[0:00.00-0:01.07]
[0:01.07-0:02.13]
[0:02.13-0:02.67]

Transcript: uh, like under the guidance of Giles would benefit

* * *

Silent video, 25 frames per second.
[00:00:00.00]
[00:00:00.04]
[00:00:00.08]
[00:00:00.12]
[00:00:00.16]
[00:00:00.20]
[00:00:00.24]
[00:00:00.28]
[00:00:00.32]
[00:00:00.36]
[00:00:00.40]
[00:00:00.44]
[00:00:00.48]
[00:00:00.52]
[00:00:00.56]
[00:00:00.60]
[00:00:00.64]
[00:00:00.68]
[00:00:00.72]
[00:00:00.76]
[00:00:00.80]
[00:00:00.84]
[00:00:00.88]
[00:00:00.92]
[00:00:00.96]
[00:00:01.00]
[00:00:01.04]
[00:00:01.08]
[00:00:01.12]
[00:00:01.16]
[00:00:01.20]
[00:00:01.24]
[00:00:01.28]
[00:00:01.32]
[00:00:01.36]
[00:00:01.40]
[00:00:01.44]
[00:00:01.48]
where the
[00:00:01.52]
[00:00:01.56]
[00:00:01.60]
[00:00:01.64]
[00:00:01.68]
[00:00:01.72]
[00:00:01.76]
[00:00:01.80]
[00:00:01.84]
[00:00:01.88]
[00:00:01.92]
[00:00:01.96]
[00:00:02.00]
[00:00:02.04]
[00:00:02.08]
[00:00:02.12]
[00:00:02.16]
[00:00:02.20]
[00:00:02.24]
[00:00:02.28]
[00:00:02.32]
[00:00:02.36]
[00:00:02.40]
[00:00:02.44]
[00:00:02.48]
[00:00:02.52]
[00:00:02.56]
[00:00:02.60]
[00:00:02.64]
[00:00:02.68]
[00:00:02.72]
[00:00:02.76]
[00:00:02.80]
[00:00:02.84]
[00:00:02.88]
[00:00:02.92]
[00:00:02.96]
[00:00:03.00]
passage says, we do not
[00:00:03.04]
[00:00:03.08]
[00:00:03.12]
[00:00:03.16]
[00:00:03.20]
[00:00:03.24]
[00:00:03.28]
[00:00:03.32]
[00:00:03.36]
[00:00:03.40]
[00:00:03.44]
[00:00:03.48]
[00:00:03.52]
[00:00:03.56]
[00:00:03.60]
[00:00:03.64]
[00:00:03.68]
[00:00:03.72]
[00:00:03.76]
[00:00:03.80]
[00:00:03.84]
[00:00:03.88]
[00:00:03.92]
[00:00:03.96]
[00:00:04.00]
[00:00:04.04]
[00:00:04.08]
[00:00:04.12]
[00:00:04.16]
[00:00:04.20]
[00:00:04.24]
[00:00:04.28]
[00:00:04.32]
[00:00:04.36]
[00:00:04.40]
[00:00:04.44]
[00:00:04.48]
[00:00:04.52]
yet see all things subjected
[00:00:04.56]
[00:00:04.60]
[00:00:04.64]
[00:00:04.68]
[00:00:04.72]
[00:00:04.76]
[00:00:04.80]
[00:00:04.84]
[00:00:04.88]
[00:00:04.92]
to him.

* * *

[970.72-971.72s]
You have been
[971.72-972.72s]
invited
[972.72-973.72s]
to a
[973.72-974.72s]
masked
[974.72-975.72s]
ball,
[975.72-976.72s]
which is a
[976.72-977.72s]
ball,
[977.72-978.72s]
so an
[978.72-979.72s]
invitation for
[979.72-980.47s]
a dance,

GOAL OF THE EXERCISE: Only one stretch of the records above is wanted: the lines between the one holding "[0:00.00-0:01.07]" and the one holding "Transcript: uh, like", inclusive, reproduced exactly.

RESPONSE TO THE EXERCISE:
[0:00.00-0:01.07]
[0:01.07-0:02.13]
[0:02.13-0:02.67]

Transcript: uh, like under the guidance of Giles would benefit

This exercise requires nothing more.